Nothing but the records themselves, exactly as written, should appear in the reply; leave out the pictures.
*** MATERIAL PROVIDED ***
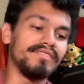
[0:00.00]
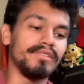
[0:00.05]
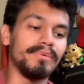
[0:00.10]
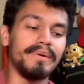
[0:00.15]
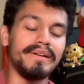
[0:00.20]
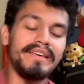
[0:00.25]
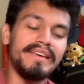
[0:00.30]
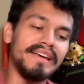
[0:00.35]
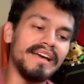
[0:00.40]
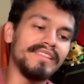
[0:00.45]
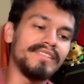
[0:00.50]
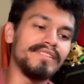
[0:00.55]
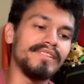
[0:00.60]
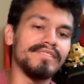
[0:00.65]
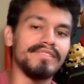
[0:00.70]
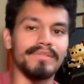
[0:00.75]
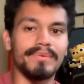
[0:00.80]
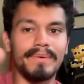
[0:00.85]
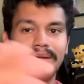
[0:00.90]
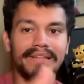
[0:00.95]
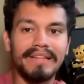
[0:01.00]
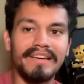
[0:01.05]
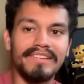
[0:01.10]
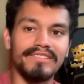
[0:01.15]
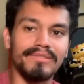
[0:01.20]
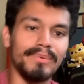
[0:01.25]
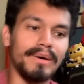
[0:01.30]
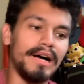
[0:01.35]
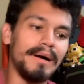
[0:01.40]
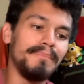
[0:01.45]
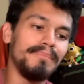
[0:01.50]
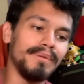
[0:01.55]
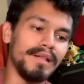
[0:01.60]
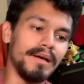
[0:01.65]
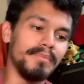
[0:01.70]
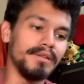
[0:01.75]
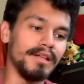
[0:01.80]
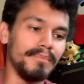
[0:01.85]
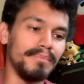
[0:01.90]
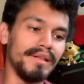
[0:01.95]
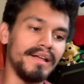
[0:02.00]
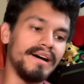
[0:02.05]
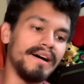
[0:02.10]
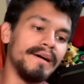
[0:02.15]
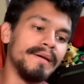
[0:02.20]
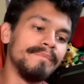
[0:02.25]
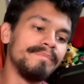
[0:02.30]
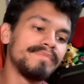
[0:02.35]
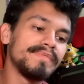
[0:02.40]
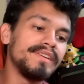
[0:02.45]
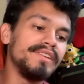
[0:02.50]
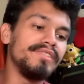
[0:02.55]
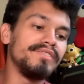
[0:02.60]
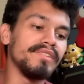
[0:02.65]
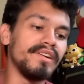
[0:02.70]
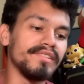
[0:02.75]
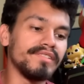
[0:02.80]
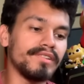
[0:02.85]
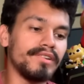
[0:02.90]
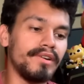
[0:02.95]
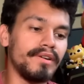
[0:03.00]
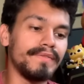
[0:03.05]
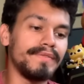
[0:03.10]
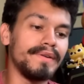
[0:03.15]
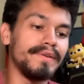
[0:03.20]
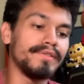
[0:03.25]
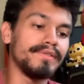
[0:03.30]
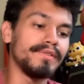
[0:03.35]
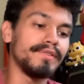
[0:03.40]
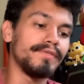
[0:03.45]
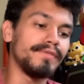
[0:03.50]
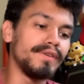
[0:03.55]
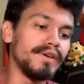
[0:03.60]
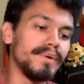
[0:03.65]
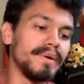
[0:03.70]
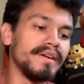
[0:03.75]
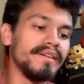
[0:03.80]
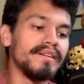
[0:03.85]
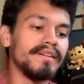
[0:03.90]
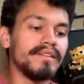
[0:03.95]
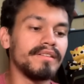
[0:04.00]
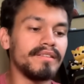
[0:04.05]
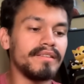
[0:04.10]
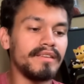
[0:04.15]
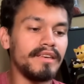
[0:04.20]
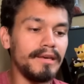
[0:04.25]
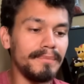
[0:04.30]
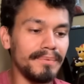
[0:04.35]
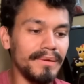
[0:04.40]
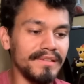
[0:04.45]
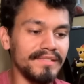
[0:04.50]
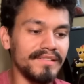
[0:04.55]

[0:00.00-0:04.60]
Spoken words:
So when he enters or when they swap, blah, blah, blah, he draws a card for you 3 or fewer, key plus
*** End of MATERIAL PROVIDED ***
ANSWER TO THIS TASK |
[0:00.00]
[0:00.05]
[0:00.10]
[0:00.15]
[0:00.20]
[0:00.25]
[0:00.30]
[0:00.35]
[0:00.40]
[0:00.45]
[0:00.50]
[0:00.55]
[0:00.60]
[0:00.65]
[0:00.70]
[0:00.75]
[0:00.80]
[0:00.85]
[0:00.90]
[0:00.95]
[0:01.00]
[0:01.05]
[0:01.10]
[0:01.15]
[0:01.20]
[0:01.25]
[0:01.30]
[0:01.35]
[0:01.40]
[0:01.45]
[0:01.50]
[0:01.55]
[0:01.60]
[0:01.65]
[0:01.70]
[0:01.75]
[0:01.80]
[0:01.85]
[0:01.90]
[0:01.95]
[0:02.00]
[0:02.05]
[0:02.10]
[0:02.15]
[0:02.20]
[0:02.25]
[0:02.30]
[0:02.35]
[0:02.40]
[0:02.45]
[0:02.50]
[0:02.55]
[0:02.60]
[0:02.65]
[0:02.70]
[0:02.75]
[0:02.80]
[0:02.85]
[0:02.90]
[0:02.95]
[0:03.00]
[0:03.05]
[0:03.10]
[0:03.15]
[0:03.20]
[0:03.25]
[0:03.30]
[0:03.35]
[0:03.40]
[0:03.45]
[0:03.50]
[0:03.55]
[0:03.60]
[0:03.65]
[0:03.70]
[0:03.75]
[0:03.80]
[0:03.85]
[0:03.90]
[0:03.95]
[0:04.00]
[0:04.05]
[0:04.10]
[0:04.15]
[0:04.20]
[0:04.25]
[0:04.30]
[0:04.35]
[0:04.40]
[0:04.45]
[0:04.50]
[0:04.55]

[0:00.00-0:04.60]
Spoken words:
So when he enters or when they swap, blah, blah, blah, he draws a card for you 3 or fewer, key plus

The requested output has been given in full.